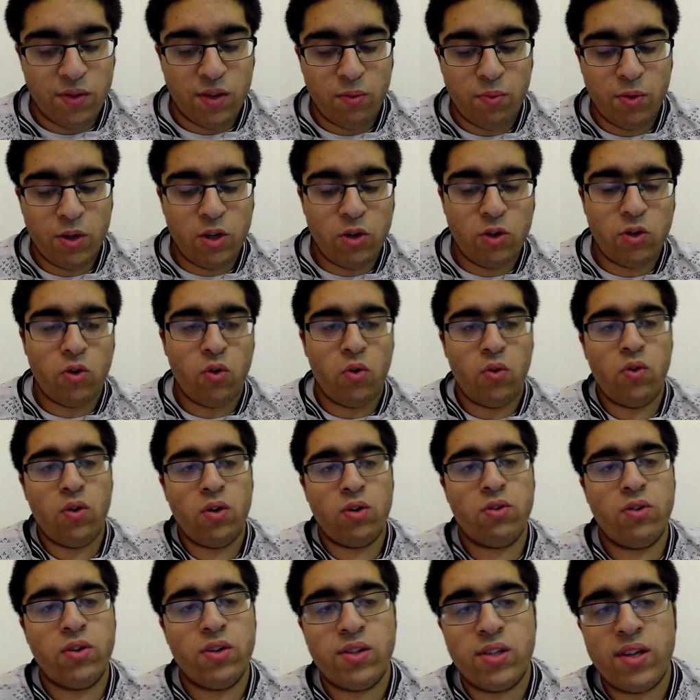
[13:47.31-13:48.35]
So if you do
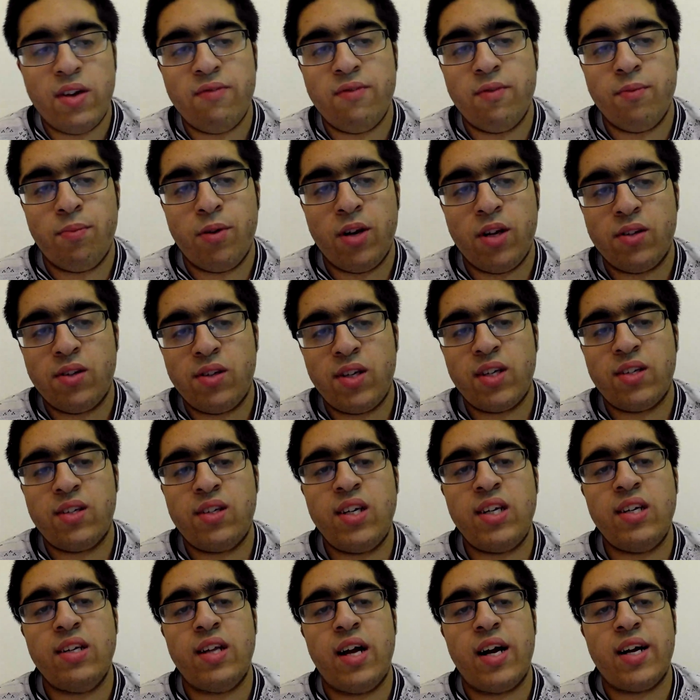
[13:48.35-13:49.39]
207 plus
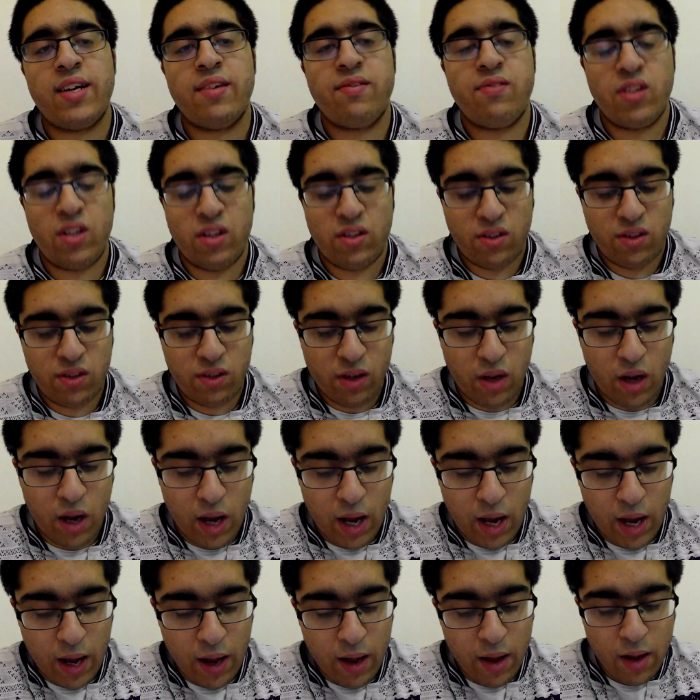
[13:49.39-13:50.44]
16, that gives us
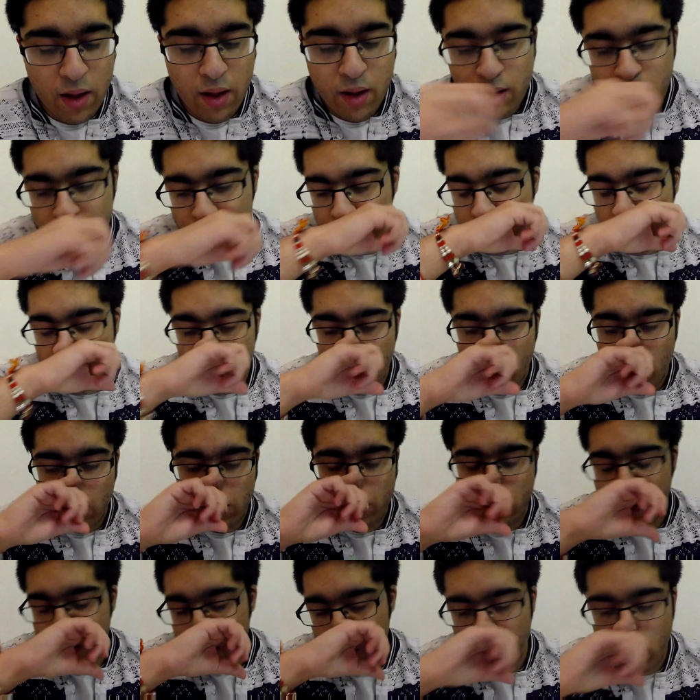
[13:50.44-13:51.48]

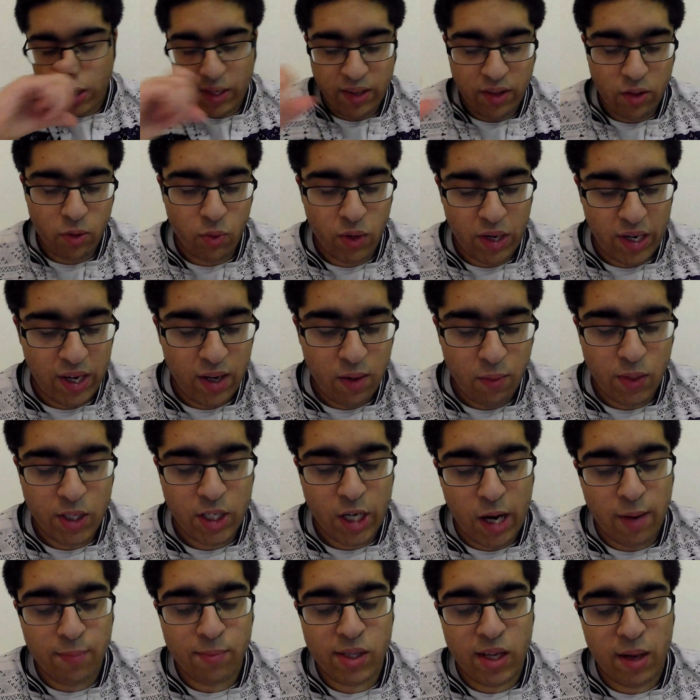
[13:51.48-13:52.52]
223. We
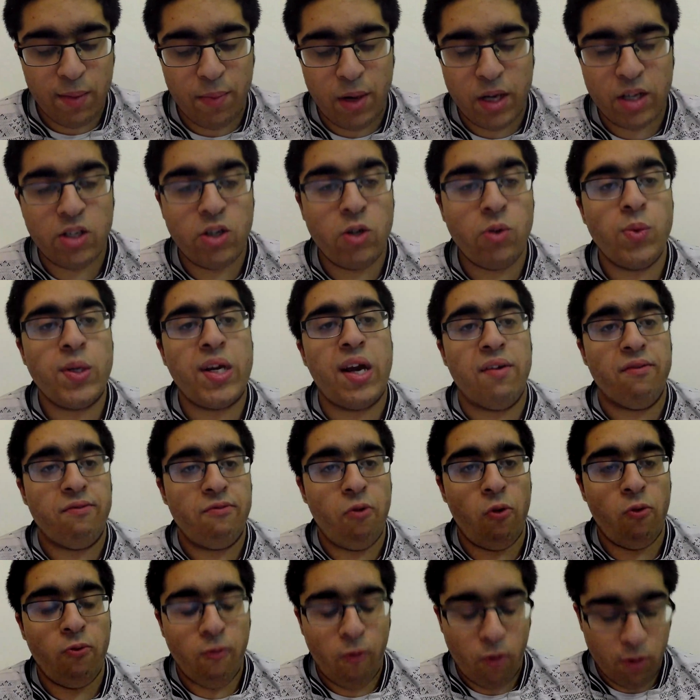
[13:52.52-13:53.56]
times that by 2, we get
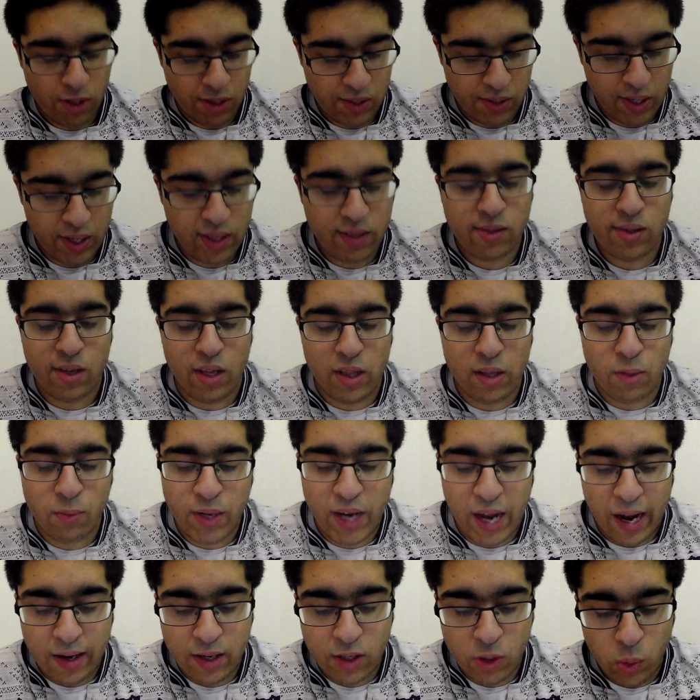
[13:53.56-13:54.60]
446, and then we
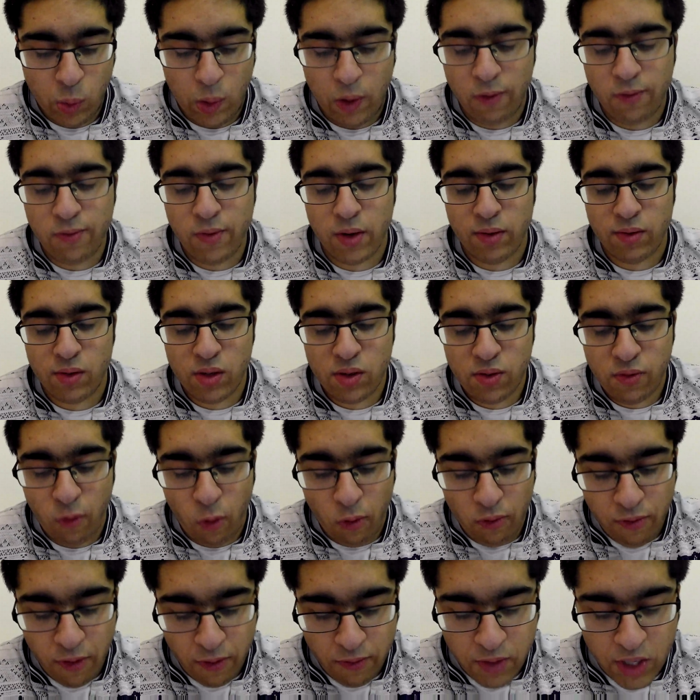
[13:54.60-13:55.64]
add 12, gives us
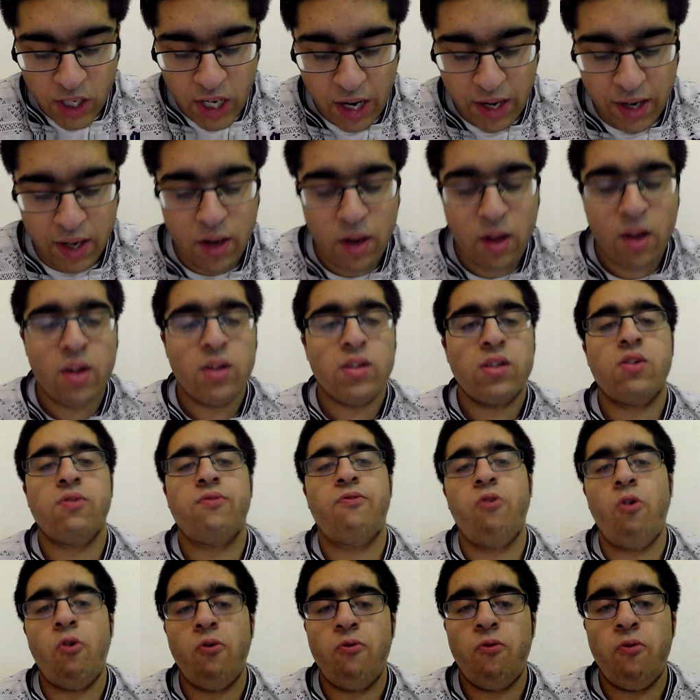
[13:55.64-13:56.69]
458. So
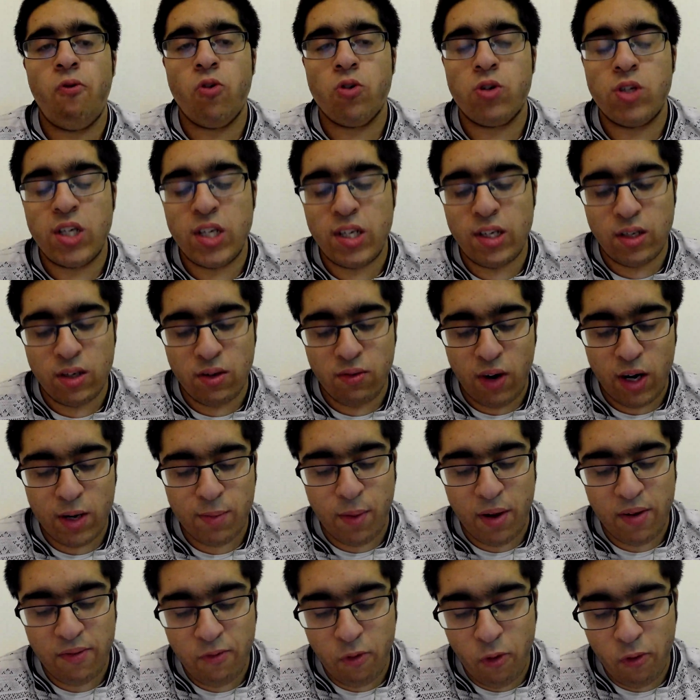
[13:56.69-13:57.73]
414 divided
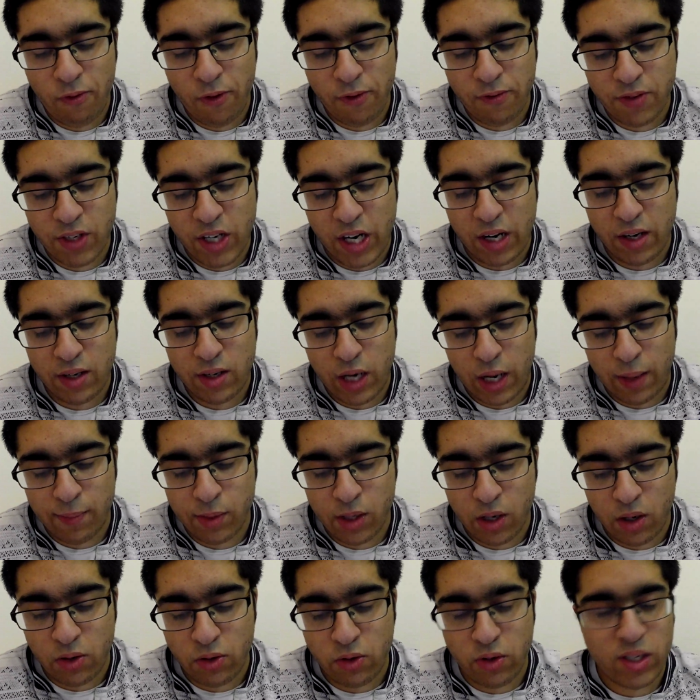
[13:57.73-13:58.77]
by 458 times
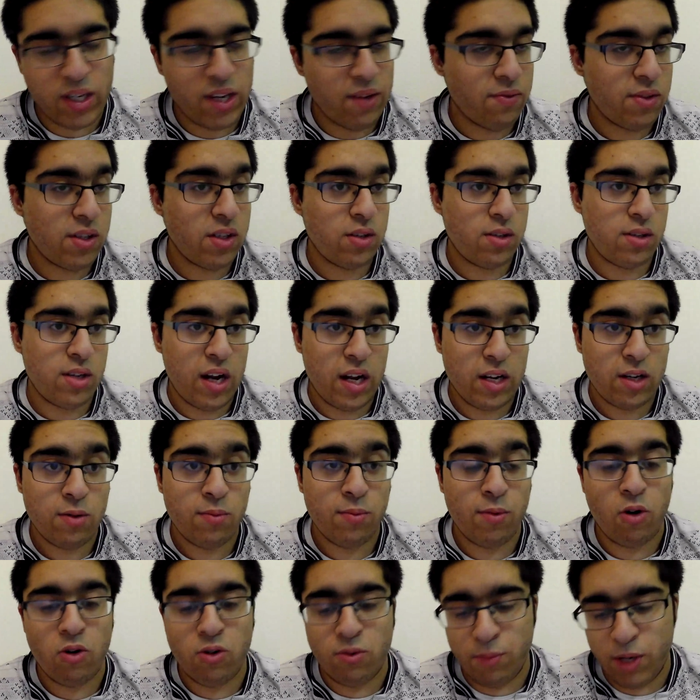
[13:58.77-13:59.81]
100 gives us an atom
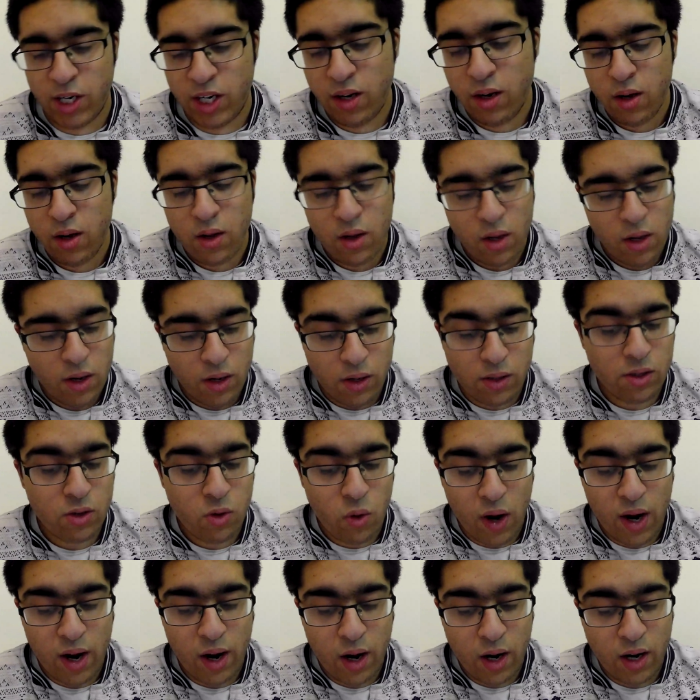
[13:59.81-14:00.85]
economy. It's
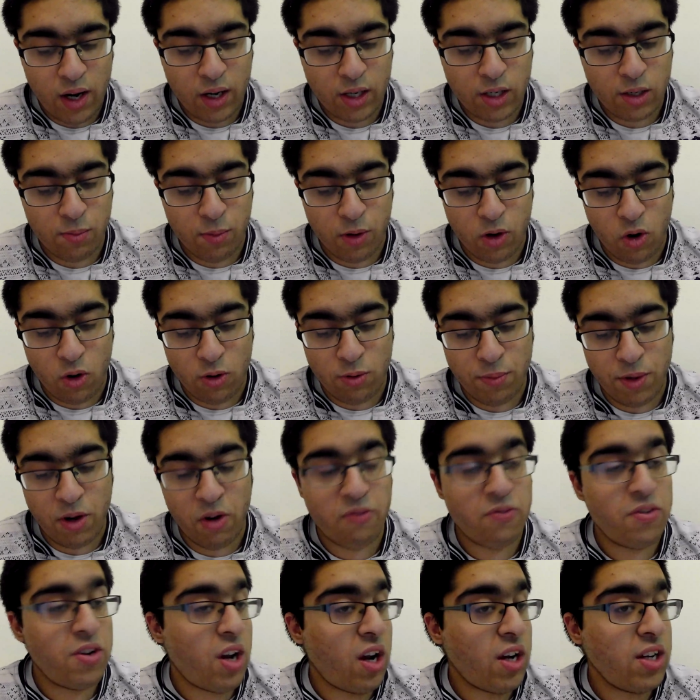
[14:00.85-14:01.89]
quite a high atom economy of
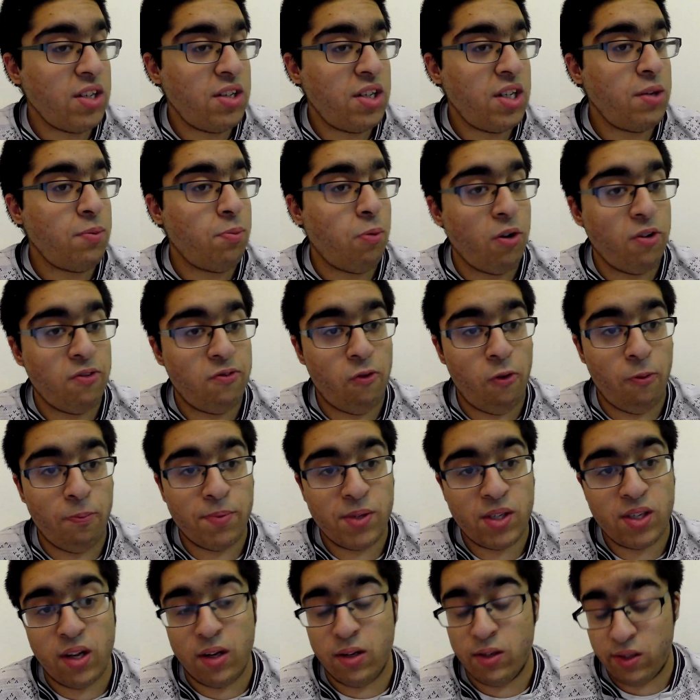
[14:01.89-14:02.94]

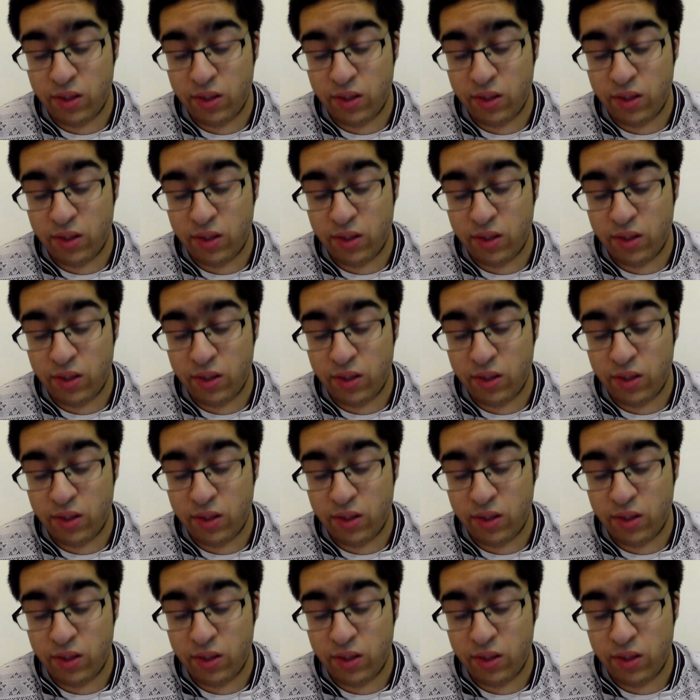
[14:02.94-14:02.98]
90.4%.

----

> _How to complete this task_: From the line with "[13:56.69-13:57.73]" through the final line of the records above, return each line exactly and nothing else. Pictures are to be skipped.

> _Solution to this task_:
[13:56.69-13:57.73]
414 divided
[13:57.73-13:58.77]
by 458 times
[13:58.77-13:59.81]
100 gives us an atom
[13:59.81-14:00.85]
economy. It's
[14:00.85-14:01.89]
quite a high atom economy of
[14:01.89-14:02.94]

[14:02.94-14:02.98]
90.4%.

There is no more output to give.